Lo scoppio dell’incendio

Per motivi ancora da accertare all’interno della struttura è scoppiato infatti un incendio. C’è chi riporta di un rogo divampato forse accidentalmente all’interno di un container dove abitavano diverse persone. L’agenzia di stampa Athens-Macedonian riferisce invece che le fiamme sono state appiccate nel corso di una rivolta dei migranti.

L’incendio all’interno del campo è iniziato difatti attorno alle ore 17, una ventina di minuti dopo che si sono levate delle fiamme nei pressi dell’uliveto limitrofo al centro di accoglienza, dove sono accampati in tende e altri rifugi di fortuna centinaia di richiedenti asilo, poiché la struttura è sovraffollata.

I morti

In base alle prime informazioni, nell’incendio sarebbero morti almeno una donna e un bambino ma il numero delle vittime potrebbe aumentare.

Nella clinica pediatrica aperta da Medici senza Frontiere sono state curate almeno una quindicina di persone.

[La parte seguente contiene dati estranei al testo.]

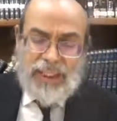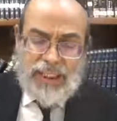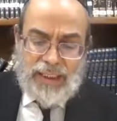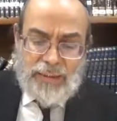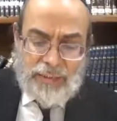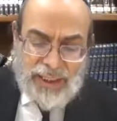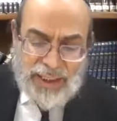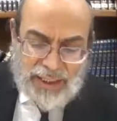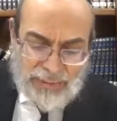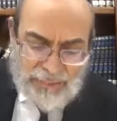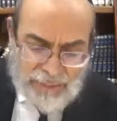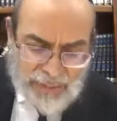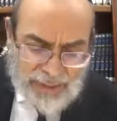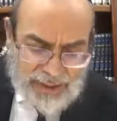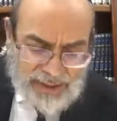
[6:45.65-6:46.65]
Eh bien,
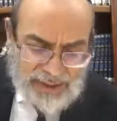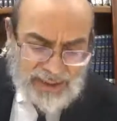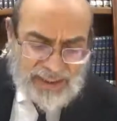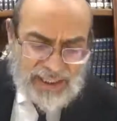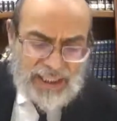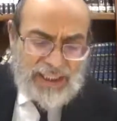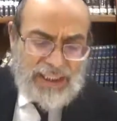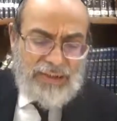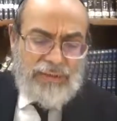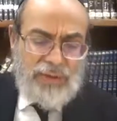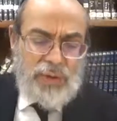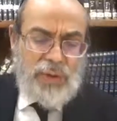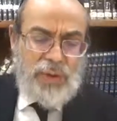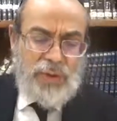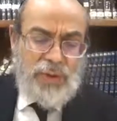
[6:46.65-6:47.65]
c'est ça la
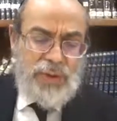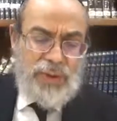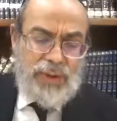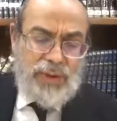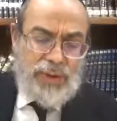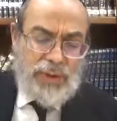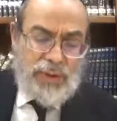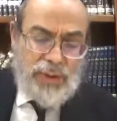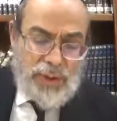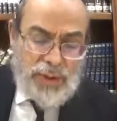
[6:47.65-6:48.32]
différence entre les deux.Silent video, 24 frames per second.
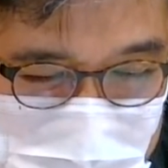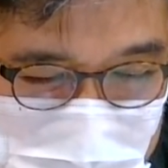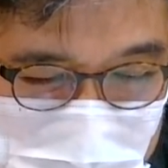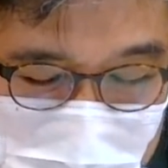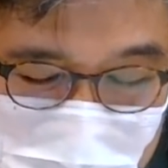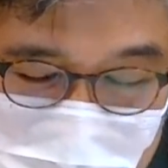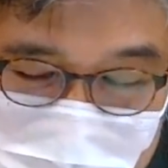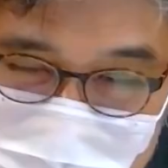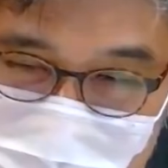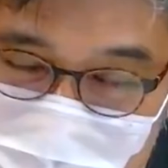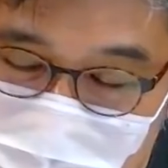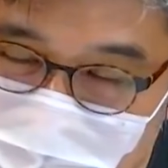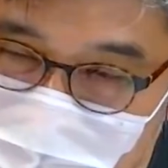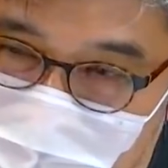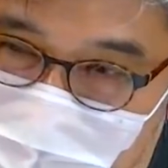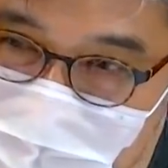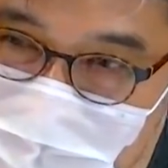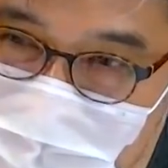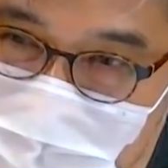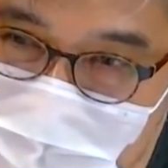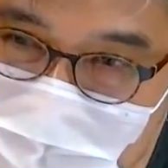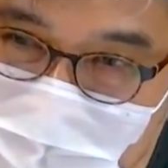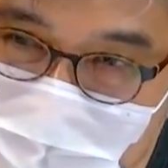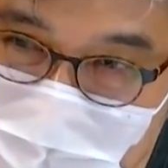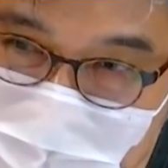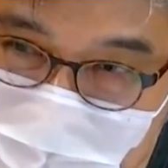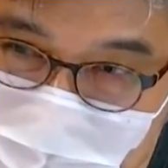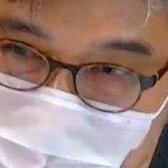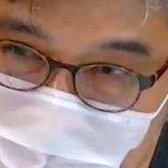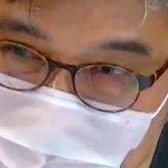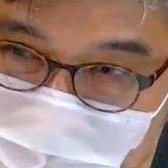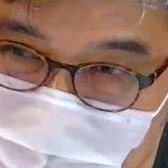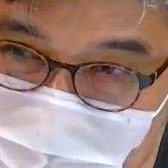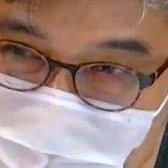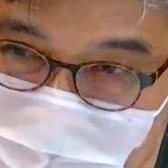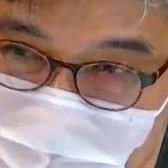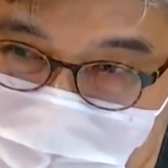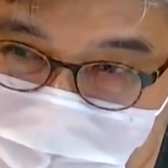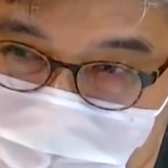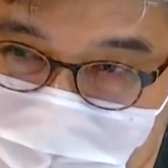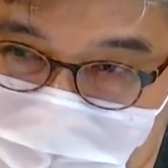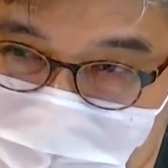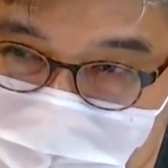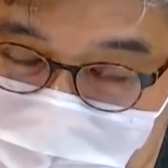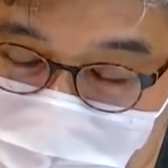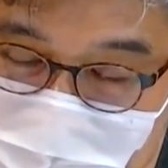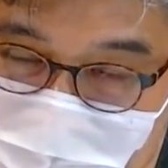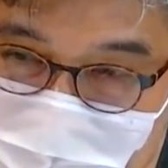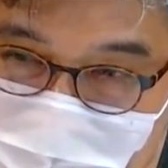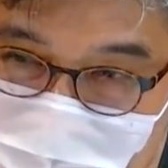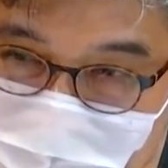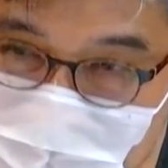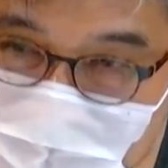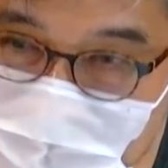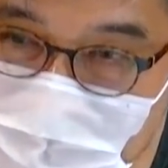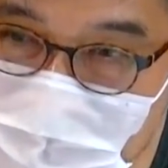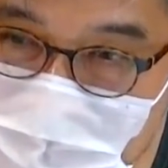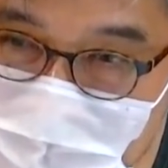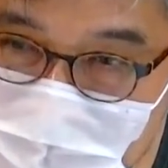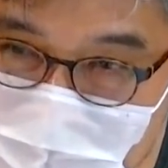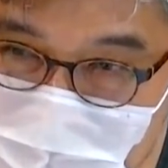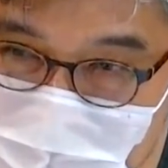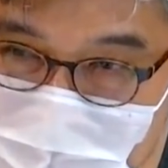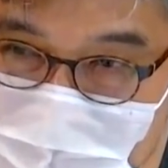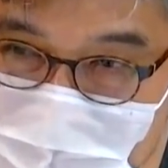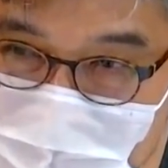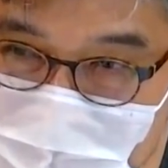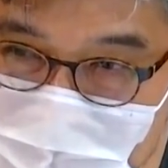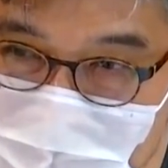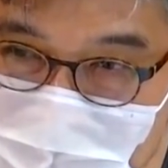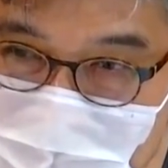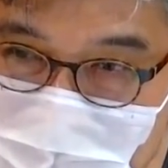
과장을 조금 섞어갖고 네. 이게 뉴스입니까?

Una volta domato l’incendio, si è accesa però la fiamma della protesta da parte dei migranti costretti a vivere in condizioni che definiscono inumane.

“Ogni leader europeo ha la responsabilità di prevenire ulteriori morti e sofferenze. E’ giunto il momento di fermare l’accordo UE-Turchia e la sua disumana politica di contenimento e di evacuare urgentemente le persone da questo inferno che è diventata Moria” chiarisce Msf. I migranti chiedono infatti di essere trasferiti sulla terraferma.